Stored data:
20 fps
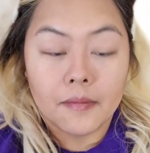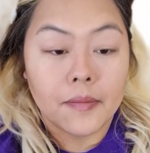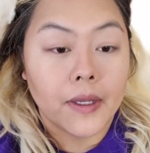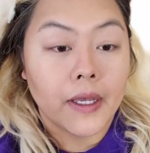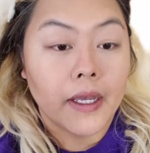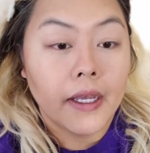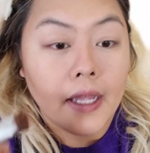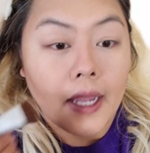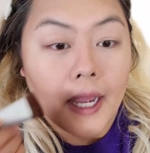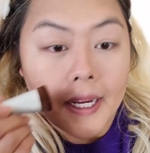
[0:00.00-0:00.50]

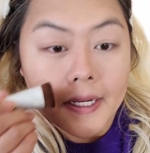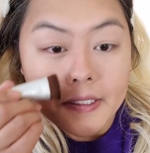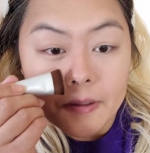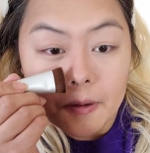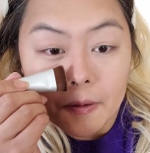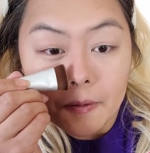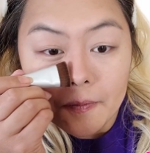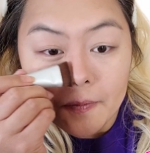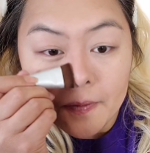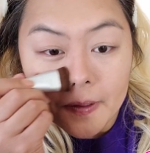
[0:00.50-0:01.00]
but I
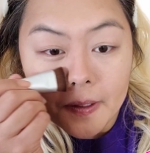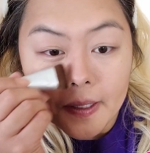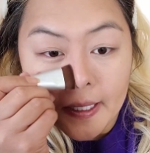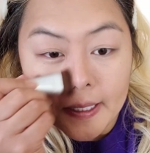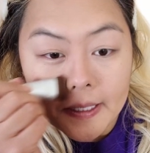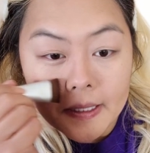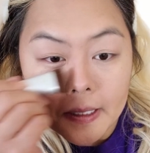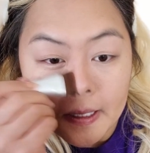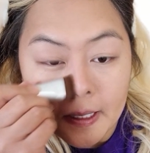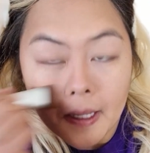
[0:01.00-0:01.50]
don't feel
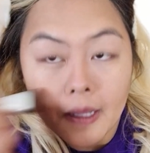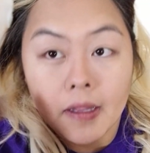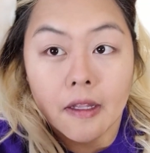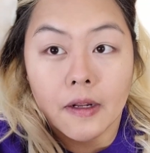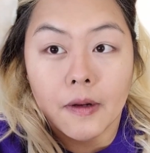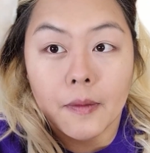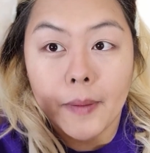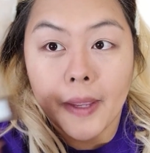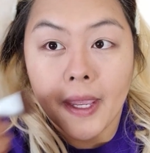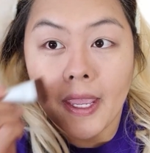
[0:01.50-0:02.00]
like the
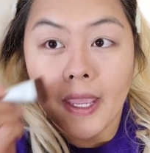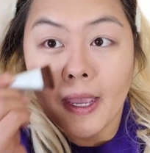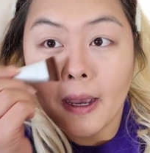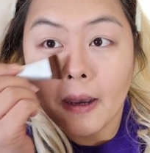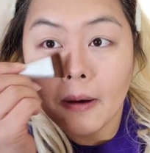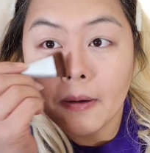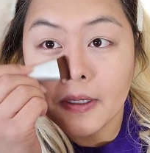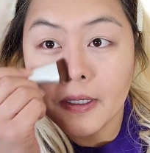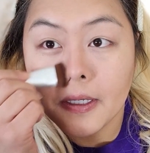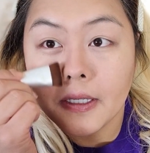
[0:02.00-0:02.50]
color payout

* [TASK DETAILS] In your copy of the entries above, keep the text exact and leave out the pictures.

* [RESULT OF THIS TASK]
20 fps
[0:00.00-0:00.50]

[0:00.50-0:01.00]
but I
[0:01.00-0:01.50]
don't feel
[0:01.50-0:02.00]
like the
[0:02.00-0:02.50]
color payout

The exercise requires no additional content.